Your assignment - Print out the entries from the line containing "(9.00 s to 10.00 s)" through the last line, exactly, and print nothing else. Pictures are not copied.

Data for the task -
|---|
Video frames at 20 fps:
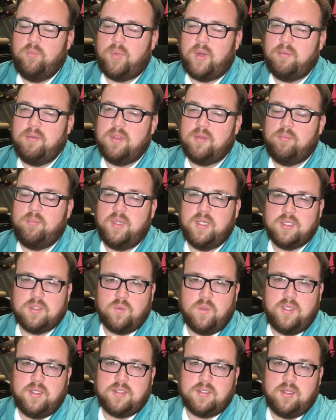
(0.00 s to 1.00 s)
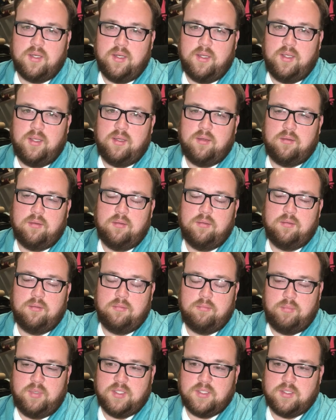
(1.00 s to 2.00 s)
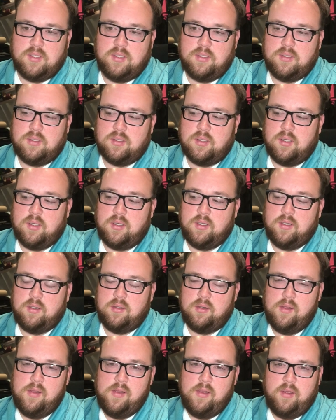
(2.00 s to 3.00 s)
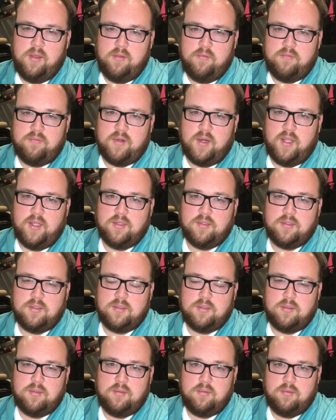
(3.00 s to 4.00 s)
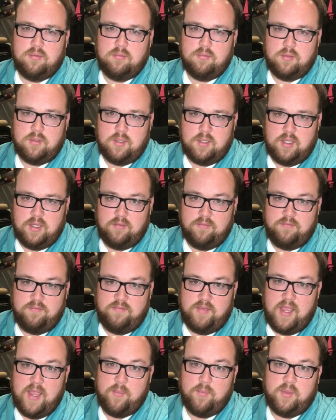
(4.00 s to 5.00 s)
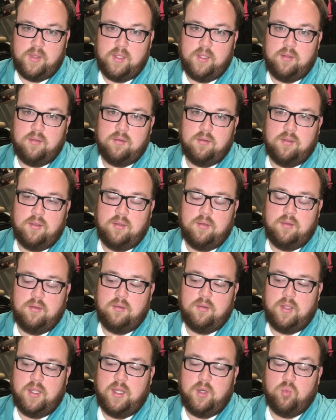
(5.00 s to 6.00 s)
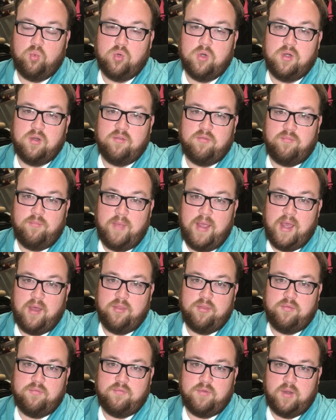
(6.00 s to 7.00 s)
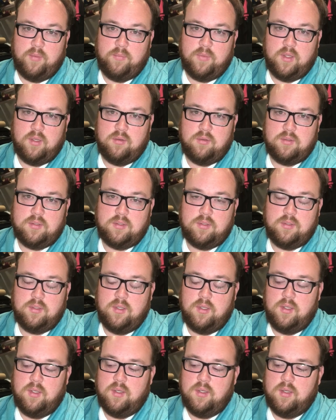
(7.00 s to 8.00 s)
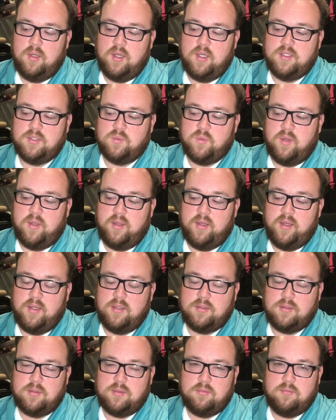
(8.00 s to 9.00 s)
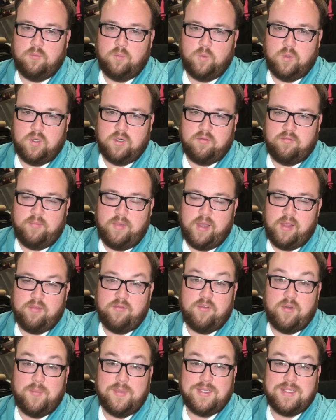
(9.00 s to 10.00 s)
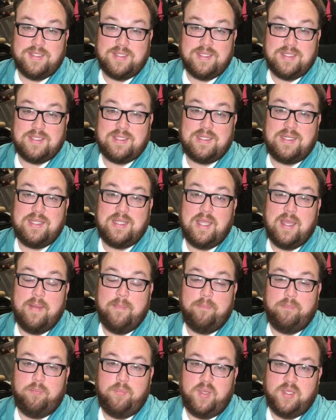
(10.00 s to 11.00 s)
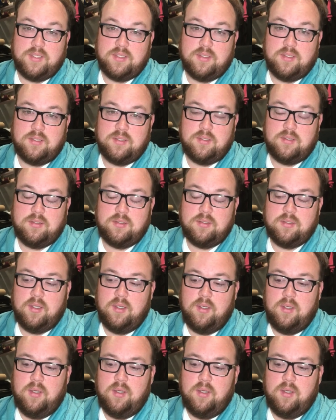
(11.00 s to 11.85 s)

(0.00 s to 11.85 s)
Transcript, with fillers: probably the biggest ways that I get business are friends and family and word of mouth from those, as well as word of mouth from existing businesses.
|---|
Result for this task -
(9.00 s to 10.00 s)
(10.00 s to 11.00 s)
(11.00 s to 11.85 s)

(0.00 s to 11.85 s)
Transcript, with fillers: probably the biggest ways that I get business are friends and family and word of mouth from those, as well as word of mouth from existing businesses.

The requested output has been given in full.